Comment faisait-il maintenant, au soir contemplatif de ses jours, le pieux Bildad, pour concilier ces choses dans son souvenir? Je ne puis rien en dire; mais ça n'avait pas l'air de le troubler beaucoup, et il est probable qu'il était arrivé à cette sage et raisonnable conclusion que: la religion est une chose et le monde qui paye en est une autre.
Ils n'étaient qu'un seul homme et non trente. Tout comme le navire unique, qui les portait tous, alliait : chêne, érable, pin, fer, goudron et chanvre, pour ne former qu'une seule coque taillant sa route équilibrée et dirigée par la longue quille centrale, les particularités des hommes, la vaillance de l'un, la crainte de l'autre, l'offense de l'un, la culpabilité de l'autre, fusionnaient dans l'unité et les menait tous vers le but fatal vers lequel tendait Achab, à la fois leur seul seigneur et leur quille.
La mort est un mur aveugle où se cognent finalement toutes les têtes questionnantes.
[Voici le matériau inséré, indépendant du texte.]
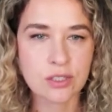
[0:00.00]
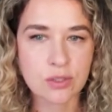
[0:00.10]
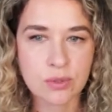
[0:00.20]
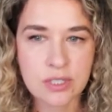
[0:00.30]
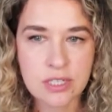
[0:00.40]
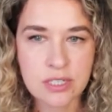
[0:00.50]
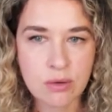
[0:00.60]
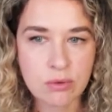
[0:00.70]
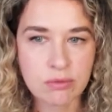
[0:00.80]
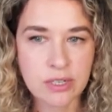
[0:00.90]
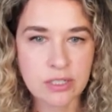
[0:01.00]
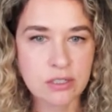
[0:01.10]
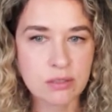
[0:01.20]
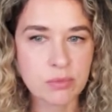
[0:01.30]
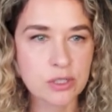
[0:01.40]
this is our render,
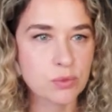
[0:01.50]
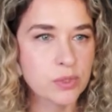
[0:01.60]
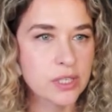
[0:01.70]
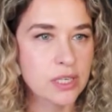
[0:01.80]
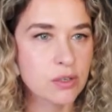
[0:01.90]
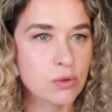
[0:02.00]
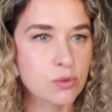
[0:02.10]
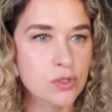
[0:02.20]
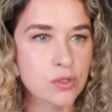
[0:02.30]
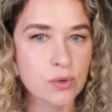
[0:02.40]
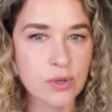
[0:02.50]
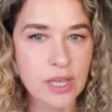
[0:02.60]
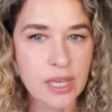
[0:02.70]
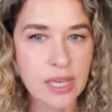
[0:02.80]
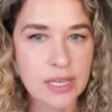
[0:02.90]
but we can also
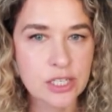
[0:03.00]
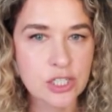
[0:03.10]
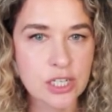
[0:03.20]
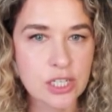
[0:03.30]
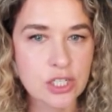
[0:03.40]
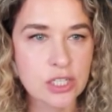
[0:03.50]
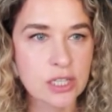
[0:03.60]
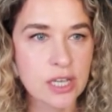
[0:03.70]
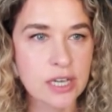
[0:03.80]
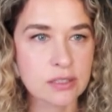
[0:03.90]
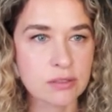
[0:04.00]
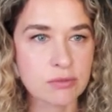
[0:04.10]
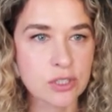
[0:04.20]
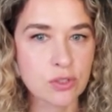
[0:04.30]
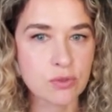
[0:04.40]
change the light,
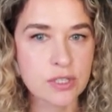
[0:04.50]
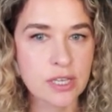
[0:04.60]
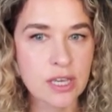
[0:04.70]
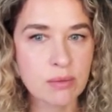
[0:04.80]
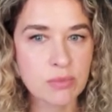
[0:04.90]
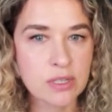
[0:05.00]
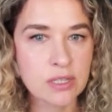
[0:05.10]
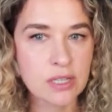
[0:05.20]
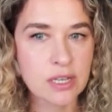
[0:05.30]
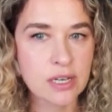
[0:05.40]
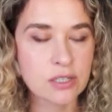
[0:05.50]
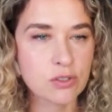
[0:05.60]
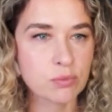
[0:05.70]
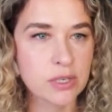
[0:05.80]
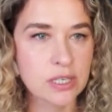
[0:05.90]
reduce the ambient light to
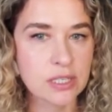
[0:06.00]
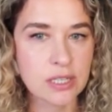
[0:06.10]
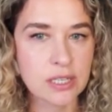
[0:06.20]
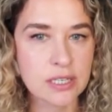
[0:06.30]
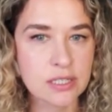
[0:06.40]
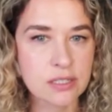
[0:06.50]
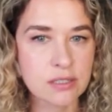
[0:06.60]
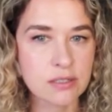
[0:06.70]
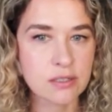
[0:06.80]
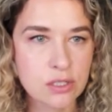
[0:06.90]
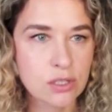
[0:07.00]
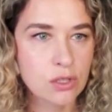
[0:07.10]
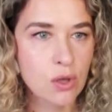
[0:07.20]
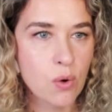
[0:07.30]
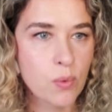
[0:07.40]
make it less
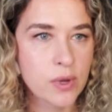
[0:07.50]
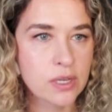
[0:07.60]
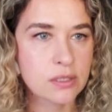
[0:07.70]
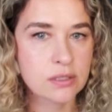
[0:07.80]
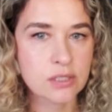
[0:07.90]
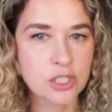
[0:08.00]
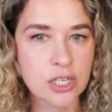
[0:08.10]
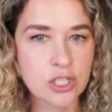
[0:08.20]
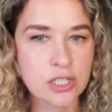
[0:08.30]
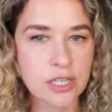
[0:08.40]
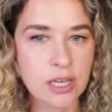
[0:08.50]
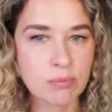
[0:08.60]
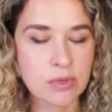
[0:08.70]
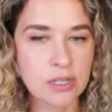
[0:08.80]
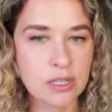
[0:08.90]
glowing, change the
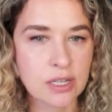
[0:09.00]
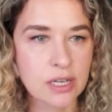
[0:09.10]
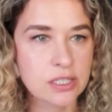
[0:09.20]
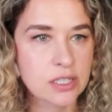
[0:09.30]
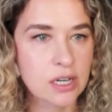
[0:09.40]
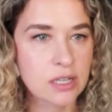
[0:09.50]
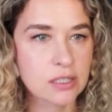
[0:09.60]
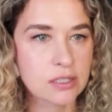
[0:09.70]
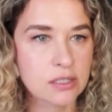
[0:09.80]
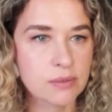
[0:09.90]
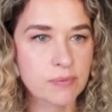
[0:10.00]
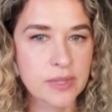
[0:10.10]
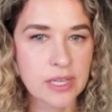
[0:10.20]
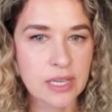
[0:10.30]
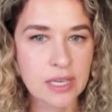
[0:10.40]
ambient light color,
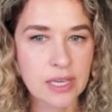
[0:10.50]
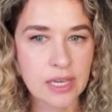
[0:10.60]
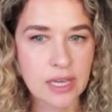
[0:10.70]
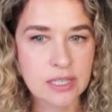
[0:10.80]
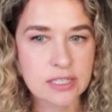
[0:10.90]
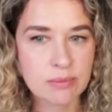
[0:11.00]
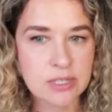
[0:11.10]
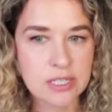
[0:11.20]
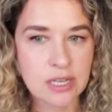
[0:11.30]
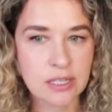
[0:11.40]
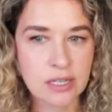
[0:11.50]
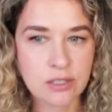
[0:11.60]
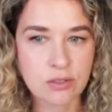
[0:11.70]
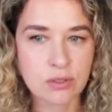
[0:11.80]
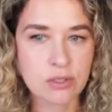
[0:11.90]
add some sunlight.
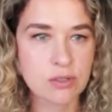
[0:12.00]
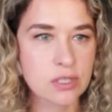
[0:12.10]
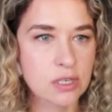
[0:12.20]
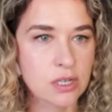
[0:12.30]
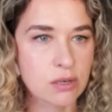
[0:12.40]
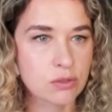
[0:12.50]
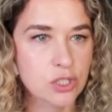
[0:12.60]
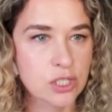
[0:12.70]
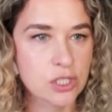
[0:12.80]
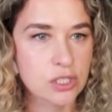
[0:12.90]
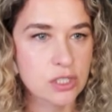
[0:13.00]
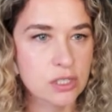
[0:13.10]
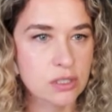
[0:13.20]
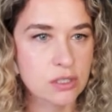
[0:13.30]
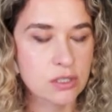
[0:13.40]
If you see how it changes
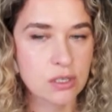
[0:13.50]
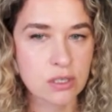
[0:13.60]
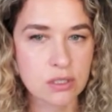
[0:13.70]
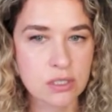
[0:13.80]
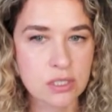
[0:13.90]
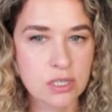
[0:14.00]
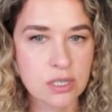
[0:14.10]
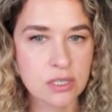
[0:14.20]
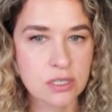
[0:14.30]
in the side.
Nous voilà avec notre corps debout dans le soleil comme un palais plein de merveilles, mais, vous qui cherchez la vérité, ô âmes graves et nobles, descendez sous les fondations, de caves en caves. Dans les profondeurs farouches de l'orgueilleuse construction de l'homme s'ouvre le vaste habitat des civilisations disparues ; et c'est là que sa grandeur essentielle est enracinée dans les ténèbres avec toute sa majesté : héros antique enseveli sous l'entassement des siècles. Les Dieux du ciel libre se moquent de ce roi prisonnier des écroulements de son trône. Mais lui, comme une cariatide accroupie, il porte sur ses épaules glacées l'accumulation des âges. Descendez jusqu'à lui avec l'orgueil et la tristesse de votre âme moderne et parlez à son vieil orgueil et à sa vieille tristesse. Vous retrouvez tout votre propre drame ? Oui, jeunes rois, le vieux roi sauvage connaissait déjà le secret éternellement sauvage de la race humaine.
Quand je me sens des plis amers autour de la bouche, quand mon âme est un bruineux et dégoulinant Novembre, quand je me surprends arrêté devant une boutique de pompes funèbres ou suivant chaque enterrement que je rencontre, et surtout lorsque mon cafard prend tellement le dessus que je dois me tenir à quatre pour ne pas, délibérément, descendre dans la rue pour y envoyer dinguer les chapeaux des gens, je comprends alors qu'il est grand temps de prendre le large.
Il est des entreprises pour lesquelles la vraie méthode est un désordre intentionnel.
Qu'est-ce que la réalité, sinon un impondérable ?
Ce monde, sous tous les méridiens, est une société anonyme de secours mutuel.
Où se trouve le port terminal, d'où nous ne lèverons plus l'ancre ?
Je l'ai déjà dit, je n'ai d'objection contre la religion de personne, qu'elle soit ce qu'on voudra, pour autant qu'elle ne tue ni n'insulte un autre, sous le prétexte que sa conviction diffère. Mais quand la religion d'un homme devient vraiment forcenée, quand elle lui est une véritable torture et fait enfin de ce monde une mauvaise auberge, alors je crois qu'il est grand temps de prendre cet individu à part et de débattre la question avec lui.